22,000 American Nazis rally in Madison Square Garden in New York City 80 years ago this hour #OnThisDay #OTD (Feb 20 1939)


Video: 'A Night at The Garden - Field of Vision'

(Monday, February 20, 1939, 8:55-11:00 p.m. EST) — 22,000 members of the German American Bund, a pro-Nazi group, packed Madison Square Garden tonight in New York City to hear Bund leader Fritz Kuhn, known as the “American Hitler,” criticize U.S. President Franklin D. Roosevelt by repeatedly referring to him as “Frank D. Rosenfeld,” calling his New Deal the “Jew Deal” and denouncing what he believed to be Bolshevik-Jewish American leadership.

At one point, Jewish American Isadore Greenbaum charged the stage to attack Kuhn. As he crawled over the speakers to tackle Kuhn, the Bund’s OD officers and police ran and grabbed the man, punching and kicking him, to the delight of the Nazi American youth group watching onstage.

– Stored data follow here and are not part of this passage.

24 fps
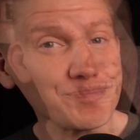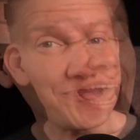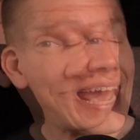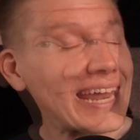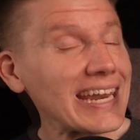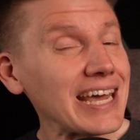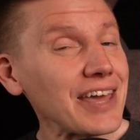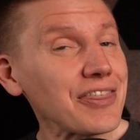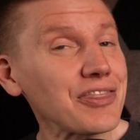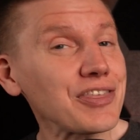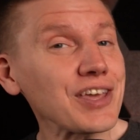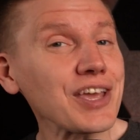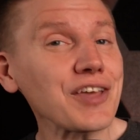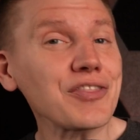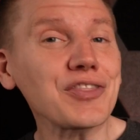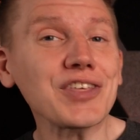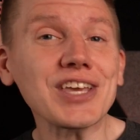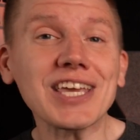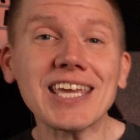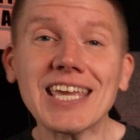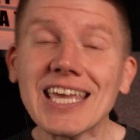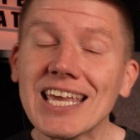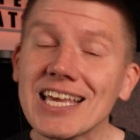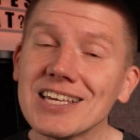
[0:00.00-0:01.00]
And I think
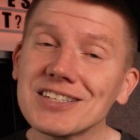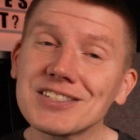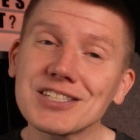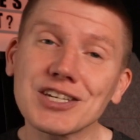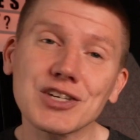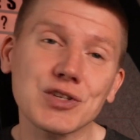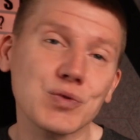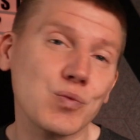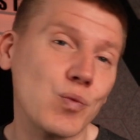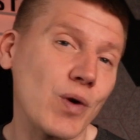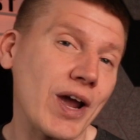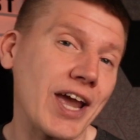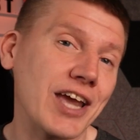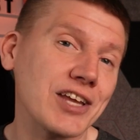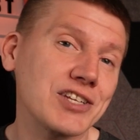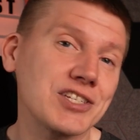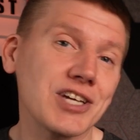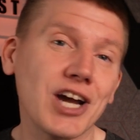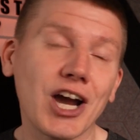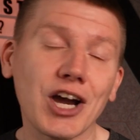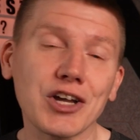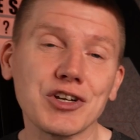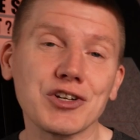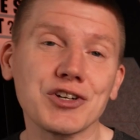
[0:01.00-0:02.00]
the easiest way
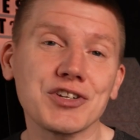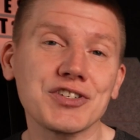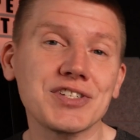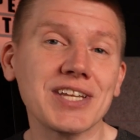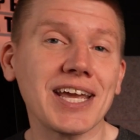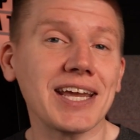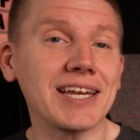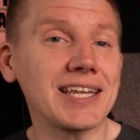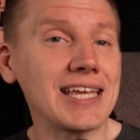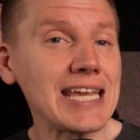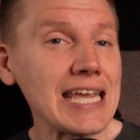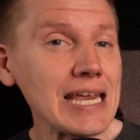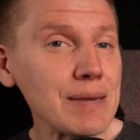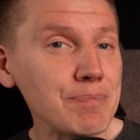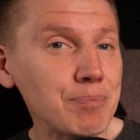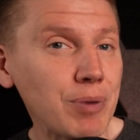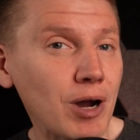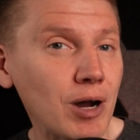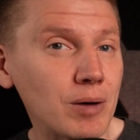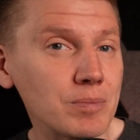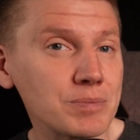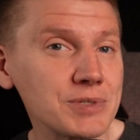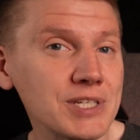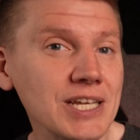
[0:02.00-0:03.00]
to understand heat
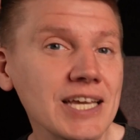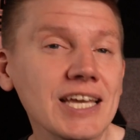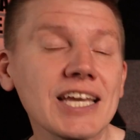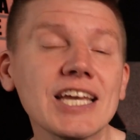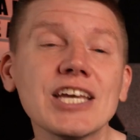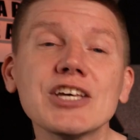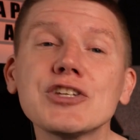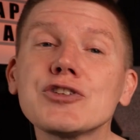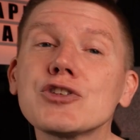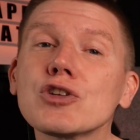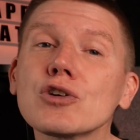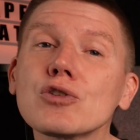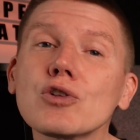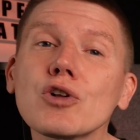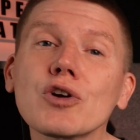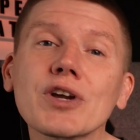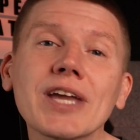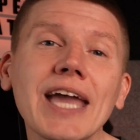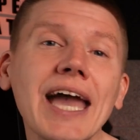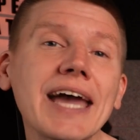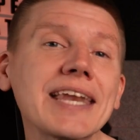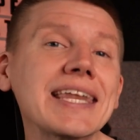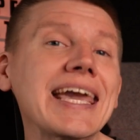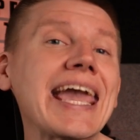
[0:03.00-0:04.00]
pumps is to look
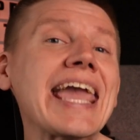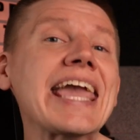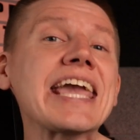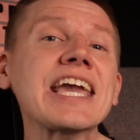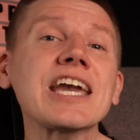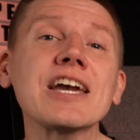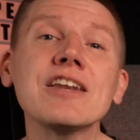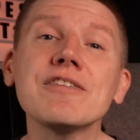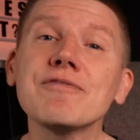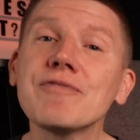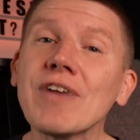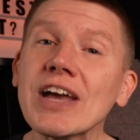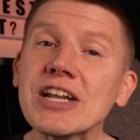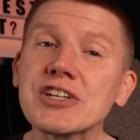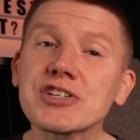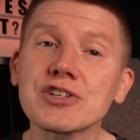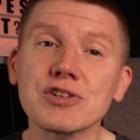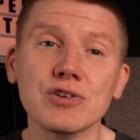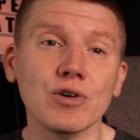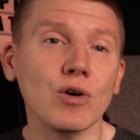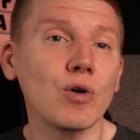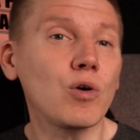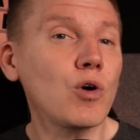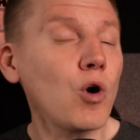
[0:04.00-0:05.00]
at a
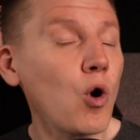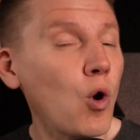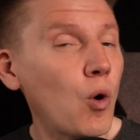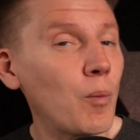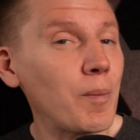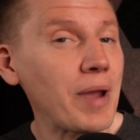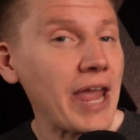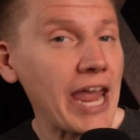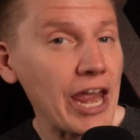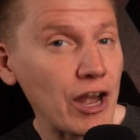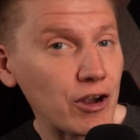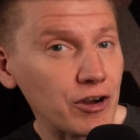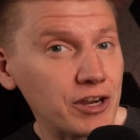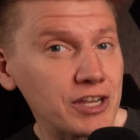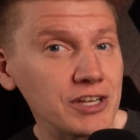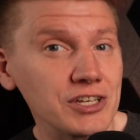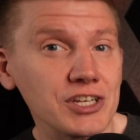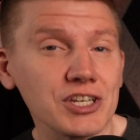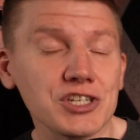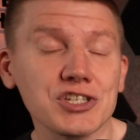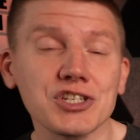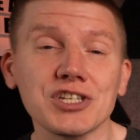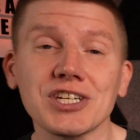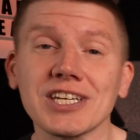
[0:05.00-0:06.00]
conventional home air
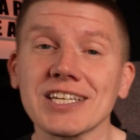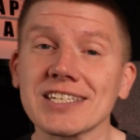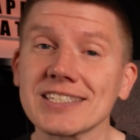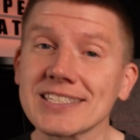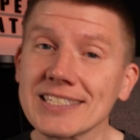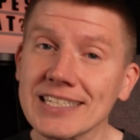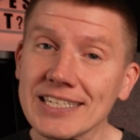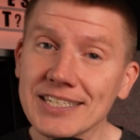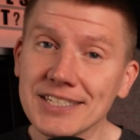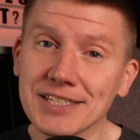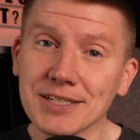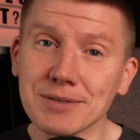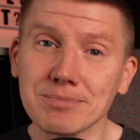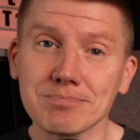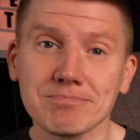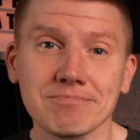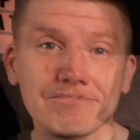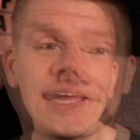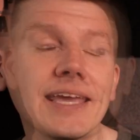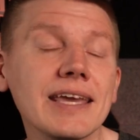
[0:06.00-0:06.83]
conditioning system.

After his pants were nearly torn off his body and his clothes were ripped, Greenbaum was held overhead by a group of policemen who carried him out of the Garden and charged him with disorderly conduct.

As the Bund color guard took the stage inside the arena, more than 100,000 New Yorkers gathered outside the Garden. Fights broke out between demonstrators, Bund members and police on the ground who were brandishing billy clubs.

13 protesters were arrested for disorderly conduct, including Greenbaum, who was charged a $25 fine.